[Collected data entries]
§

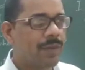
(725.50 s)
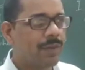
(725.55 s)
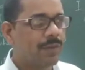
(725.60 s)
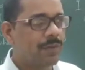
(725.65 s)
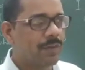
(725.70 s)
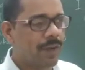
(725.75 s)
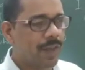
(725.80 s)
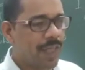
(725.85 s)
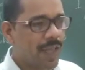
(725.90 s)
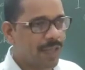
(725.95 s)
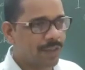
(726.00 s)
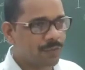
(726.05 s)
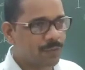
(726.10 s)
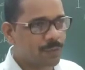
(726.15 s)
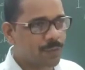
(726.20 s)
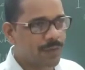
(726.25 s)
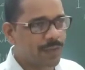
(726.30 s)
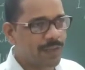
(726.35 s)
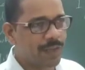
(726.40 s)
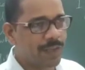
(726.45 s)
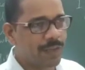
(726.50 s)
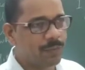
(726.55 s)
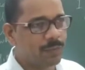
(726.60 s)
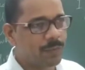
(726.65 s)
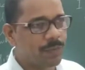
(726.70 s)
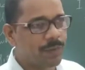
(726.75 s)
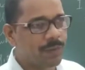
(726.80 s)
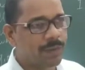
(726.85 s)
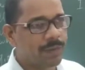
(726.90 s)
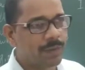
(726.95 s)
Should I ask for a
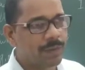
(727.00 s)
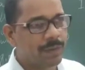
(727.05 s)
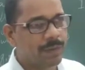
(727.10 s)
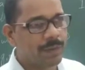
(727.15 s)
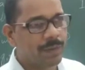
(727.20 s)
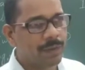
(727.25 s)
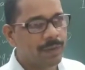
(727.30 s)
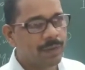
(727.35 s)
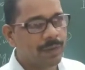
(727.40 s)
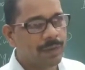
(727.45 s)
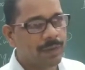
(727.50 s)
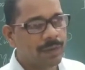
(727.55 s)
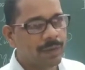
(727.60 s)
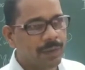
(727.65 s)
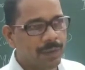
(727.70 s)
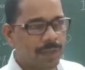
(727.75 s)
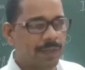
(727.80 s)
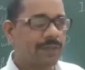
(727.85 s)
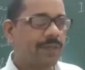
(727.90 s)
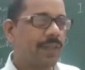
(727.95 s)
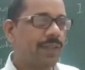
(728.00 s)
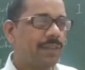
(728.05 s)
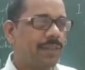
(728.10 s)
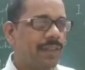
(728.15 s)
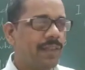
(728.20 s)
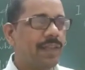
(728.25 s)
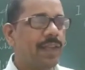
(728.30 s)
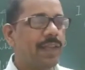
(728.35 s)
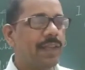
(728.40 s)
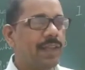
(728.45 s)
lift? Yes, I
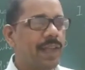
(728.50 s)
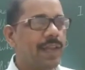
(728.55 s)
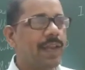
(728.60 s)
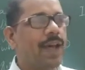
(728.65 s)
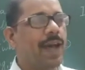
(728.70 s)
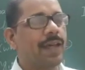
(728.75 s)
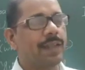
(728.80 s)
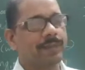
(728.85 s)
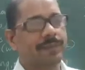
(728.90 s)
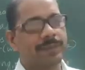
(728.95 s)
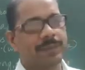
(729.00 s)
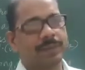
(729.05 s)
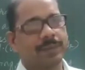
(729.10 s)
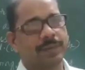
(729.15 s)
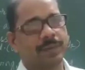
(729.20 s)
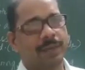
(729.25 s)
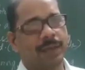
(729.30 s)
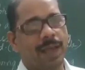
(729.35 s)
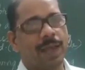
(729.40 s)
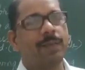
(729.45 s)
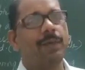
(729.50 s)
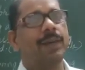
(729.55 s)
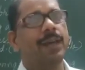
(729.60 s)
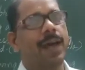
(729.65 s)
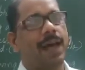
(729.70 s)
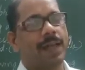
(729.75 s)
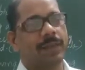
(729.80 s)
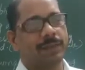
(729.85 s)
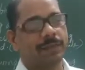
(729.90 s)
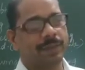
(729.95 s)
think I can ask. I will
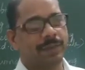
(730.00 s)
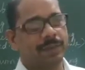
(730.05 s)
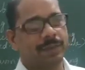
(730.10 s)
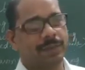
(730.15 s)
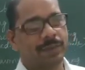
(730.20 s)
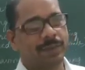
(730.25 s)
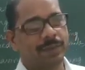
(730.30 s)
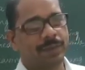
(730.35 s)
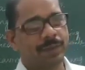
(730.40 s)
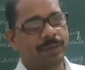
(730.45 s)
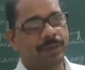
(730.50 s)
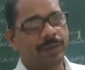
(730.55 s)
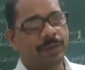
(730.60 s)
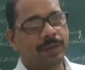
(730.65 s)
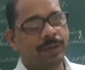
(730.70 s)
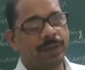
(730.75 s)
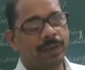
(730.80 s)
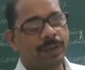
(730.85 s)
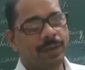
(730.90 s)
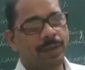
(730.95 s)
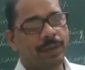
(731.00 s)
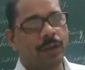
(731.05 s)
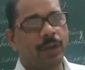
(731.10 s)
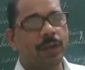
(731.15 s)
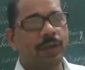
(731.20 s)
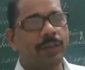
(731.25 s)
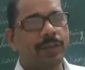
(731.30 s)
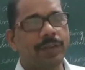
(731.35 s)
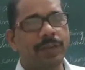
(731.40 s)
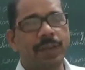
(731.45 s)
ask. He
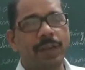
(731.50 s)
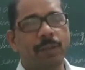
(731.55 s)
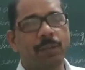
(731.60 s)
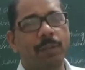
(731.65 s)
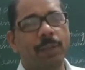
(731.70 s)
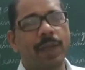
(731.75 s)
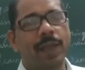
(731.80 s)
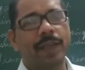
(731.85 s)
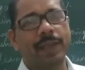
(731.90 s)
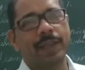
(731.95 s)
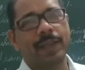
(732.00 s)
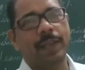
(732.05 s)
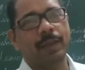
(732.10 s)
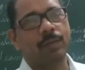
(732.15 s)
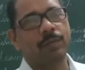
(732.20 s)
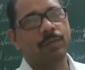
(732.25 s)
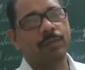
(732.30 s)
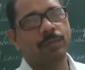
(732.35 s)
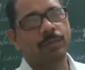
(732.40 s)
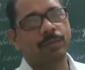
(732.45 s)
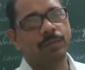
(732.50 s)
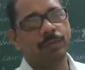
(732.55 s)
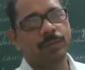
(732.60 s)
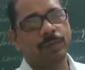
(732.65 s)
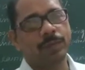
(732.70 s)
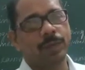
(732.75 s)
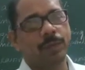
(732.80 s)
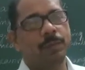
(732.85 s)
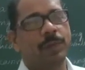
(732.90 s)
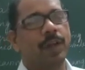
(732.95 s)
or she may give.
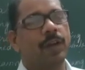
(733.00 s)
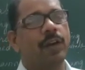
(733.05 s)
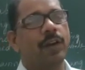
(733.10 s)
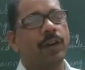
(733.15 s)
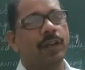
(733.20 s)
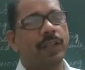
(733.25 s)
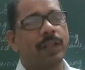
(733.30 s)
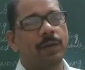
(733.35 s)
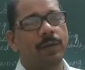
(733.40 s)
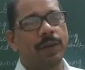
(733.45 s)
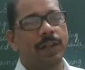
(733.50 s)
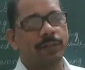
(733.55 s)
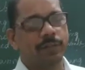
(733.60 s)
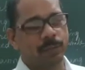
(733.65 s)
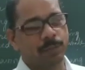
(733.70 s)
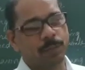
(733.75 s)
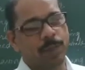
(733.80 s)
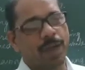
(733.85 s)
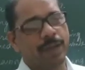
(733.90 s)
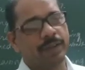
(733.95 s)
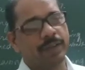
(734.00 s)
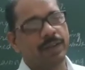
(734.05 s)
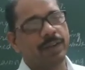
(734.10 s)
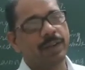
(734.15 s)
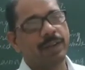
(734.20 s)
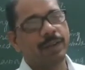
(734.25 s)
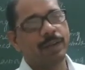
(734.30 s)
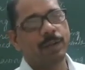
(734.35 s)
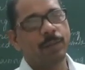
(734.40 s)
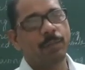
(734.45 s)
She may not give, doesn't
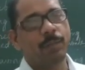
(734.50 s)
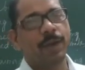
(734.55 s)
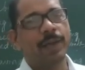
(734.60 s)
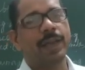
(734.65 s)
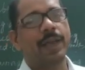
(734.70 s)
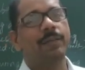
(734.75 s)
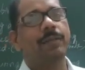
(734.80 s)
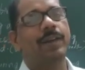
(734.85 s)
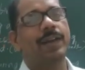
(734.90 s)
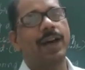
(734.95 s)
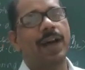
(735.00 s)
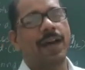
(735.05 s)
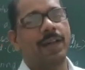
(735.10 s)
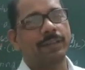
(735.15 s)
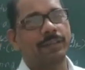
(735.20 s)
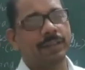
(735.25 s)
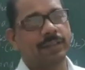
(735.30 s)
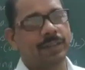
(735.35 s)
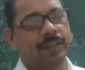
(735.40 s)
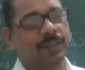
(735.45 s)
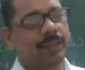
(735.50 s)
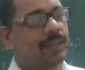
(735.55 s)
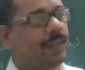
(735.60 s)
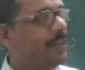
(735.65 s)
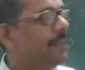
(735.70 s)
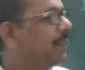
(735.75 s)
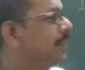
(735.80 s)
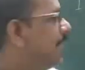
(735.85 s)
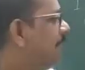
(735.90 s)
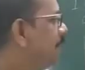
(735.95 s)
matter, but I will ask.
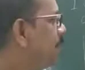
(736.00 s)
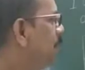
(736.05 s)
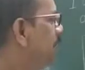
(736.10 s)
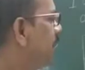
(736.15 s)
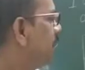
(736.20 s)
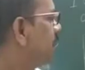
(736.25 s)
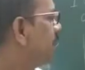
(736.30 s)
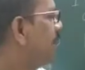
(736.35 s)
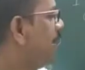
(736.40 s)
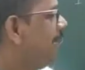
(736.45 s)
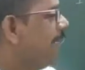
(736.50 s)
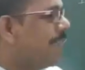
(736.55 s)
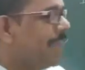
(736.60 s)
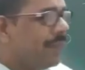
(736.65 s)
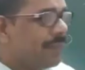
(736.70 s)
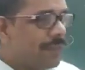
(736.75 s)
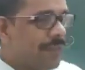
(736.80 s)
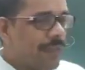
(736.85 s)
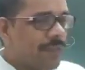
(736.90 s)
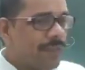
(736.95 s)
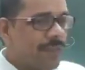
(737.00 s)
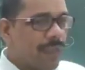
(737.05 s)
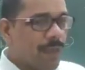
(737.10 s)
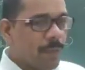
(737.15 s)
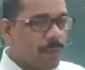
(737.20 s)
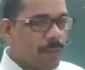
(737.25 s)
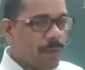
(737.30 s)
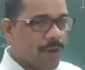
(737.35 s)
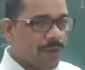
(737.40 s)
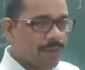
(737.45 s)
That means the
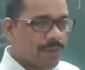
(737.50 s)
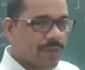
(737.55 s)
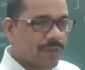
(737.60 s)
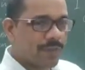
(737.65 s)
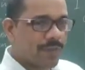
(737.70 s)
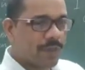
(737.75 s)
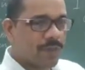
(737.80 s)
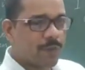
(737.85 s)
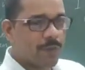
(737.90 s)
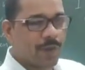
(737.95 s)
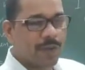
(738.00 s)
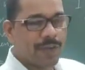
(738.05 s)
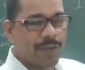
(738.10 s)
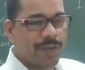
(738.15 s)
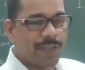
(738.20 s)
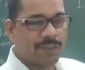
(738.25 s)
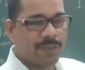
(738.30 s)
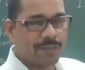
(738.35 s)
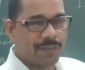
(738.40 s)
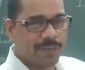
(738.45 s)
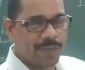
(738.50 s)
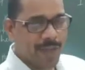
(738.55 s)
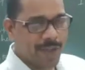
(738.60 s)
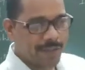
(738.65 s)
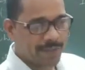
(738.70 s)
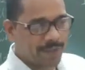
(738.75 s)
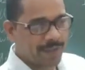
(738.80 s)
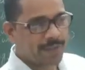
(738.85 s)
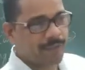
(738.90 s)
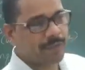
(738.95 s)
thinking process has already
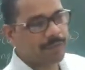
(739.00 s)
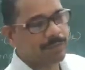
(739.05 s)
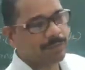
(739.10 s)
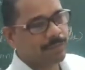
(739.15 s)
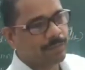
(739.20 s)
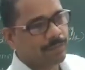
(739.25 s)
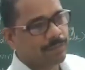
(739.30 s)
started.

§

=== Aim of the exercise ===
Leaving pictures aside, write out each record above exactly as given.

=== Expected answer ===
(725.50 s)
(725.55 s)
(725.60 s)
(725.65 s)
(725.70 s)
(725.75 s)
(725.80 s)
(725.85 s)
(725.90 s)
(725.95 s)
(726.00 s)
(726.05 s)
(726.10 s)
(726.15 s)
(726.20 s)
(726.25 s)
(726.30 s)
(726.35 s)
(726.40 s)
(726.45 s)
(726.50 s)
(726.55 s)
(726.60 s)
(726.65 s)
(726.70 s)
(726.75 s)
(726.80 s)
(726.85 s)
(726.90 s)
(726.95 s)
Should I ask for a
(727.00 s)
(727.05 s)
(727.10 s)
(727.15 s)
(727.20 s)
(727.25 s)
(727.30 s)
(727.35 s)
(727.40 s)
(727.45 s)
(727.50 s)
(727.55 s)
(727.60 s)
(727.65 s)
(727.70 s)
(727.75 s)
(727.80 s)
(727.85 s)
(727.90 s)
(727.95 s)
(728.00 s)
(728.05 s)
(728.10 s)
(728.15 s)
(728.20 s)
(728.25 s)
(728.30 s)
(728.35 s)
(728.40 s)
(728.45 s)
lift? Yes, I
(728.50 s)
(728.55 s)
(728.60 s)
(728.65 s)
(728.70 s)
(728.75 s)
(728.80 s)
(728.85 s)
(728.90 s)
(728.95 s)
(729.00 s)
(729.05 s)
(729.10 s)
(729.15 s)
(729.20 s)
(729.25 s)
(729.30 s)
(729.35 s)
(729.40 s)
(729.45 s)
(729.50 s)
(729.55 s)
(729.60 s)
(729.65 s)
(729.70 s)
(729.75 s)
(729.80 s)
(729.85 s)
(729.90 s)
(729.95 s)
think I can ask. I will
(730.00 s)
(730.05 s)
(730.10 s)
(730.15 s)
(730.20 s)
(730.25 s)
(730.30 s)
(730.35 s)
(730.40 s)
(730.45 s)
(730.50 s)
(730.55 s)
(730.60 s)
(730.65 s)
(730.70 s)
(730.75 s)
(730.80 s)
(730.85 s)
(730.90 s)
(730.95 s)
(731.00 s)
(731.05 s)
(731.10 s)
(731.15 s)
(731.20 s)
(731.25 s)
(731.30 s)
(731.35 s)
(731.40 s)
(731.45 s)
ask. He
(731.50 s)
(731.55 s)
(731.60 s)
(731.65 s)
(731.70 s)
(731.75 s)
(731.80 s)
(731.85 s)
(731.90 s)
(731.95 s)
(732.00 s)
(732.05 s)
(732.10 s)
(732.15 s)
(732.20 s)
(732.25 s)
(732.30 s)
(732.35 s)
(732.40 s)
(732.45 s)
(732.50 s)
(732.55 s)
(732.60 s)
(732.65 s)
(732.70 s)
(732.75 s)
(732.80 s)
(732.85 s)
(732.90 s)
(732.95 s)
or she may give.
(733.00 s)
(733.05 s)
(733.10 s)
(733.15 s)
(733.20 s)
(733.25 s)
(733.30 s)
(733.35 s)
(733.40 s)
(733.45 s)
(733.50 s)
(733.55 s)
(733.60 s)
(733.65 s)
(733.70 s)
(733.75 s)
(733.80 s)
(733.85 s)
(733.90 s)
(733.95 s)
(734.00 s)
(734.05 s)
(734.10 s)
(734.15 s)
(734.20 s)
(734.25 s)
(734.30 s)
(734.35 s)
(734.40 s)
(734.45 s)
She may not give, doesn't
(734.50 s)
(734.55 s)
(734.60 s)
(734.65 s)
(734.70 s)
(734.75 s)
(734.80 s)
(734.85 s)
(734.90 s)
(734.95 s)
(735.00 s)
(735.05 s)
(735.10 s)
(735.15 s)
(735.20 s)
(735.25 s)
(735.30 s)
(735.35 s)
(735.40 s)
(735.45 s)
(735.50 s)
(735.55 s)
(735.60 s)
(735.65 s)
(735.70 s)
(735.75 s)
(735.80 s)
(735.85 s)
(735.90 s)
(735.95 s)
matter, but I will ask.
(736.00 s)
(736.05 s)
(736.10 s)
(736.15 s)
(736.20 s)
(736.25 s)
(736.30 s)
(736.35 s)
(736.40 s)
(736.45 s)
(736.50 s)
(736.55 s)
(736.60 s)
(736.65 s)
(736.70 s)
(736.75 s)
(736.80 s)
(736.85 s)
(736.90 s)
(736.95 s)
(737.00 s)
(737.05 s)
(737.10 s)
(737.15 s)
(737.20 s)
(737.25 s)
(737.30 s)
(737.35 s)
(737.40 s)
(737.45 s)
That means the
(737.50 s)
(737.55 s)
(737.60 s)
(737.65 s)
(737.70 s)
(737.75 s)
(737.80 s)
(737.85 s)
(737.90 s)
(737.95 s)
(738.00 s)
(738.05 s)
(738.10 s)
(738.15 s)
(738.20 s)
(738.25 s)
(738.30 s)
(738.35 s)
(738.40 s)
(738.45 s)
(738.50 s)
(738.55 s)
(738.60 s)
(738.65 s)
(738.70 s)
(738.75 s)
(738.80 s)
(738.85 s)
(738.90 s)
(738.95 s)
thinking process has already
(739.00 s)
(739.05 s)
(739.10 s)
(739.15 s)
(739.20 s)
(739.25 s)
(739.30 s)
started.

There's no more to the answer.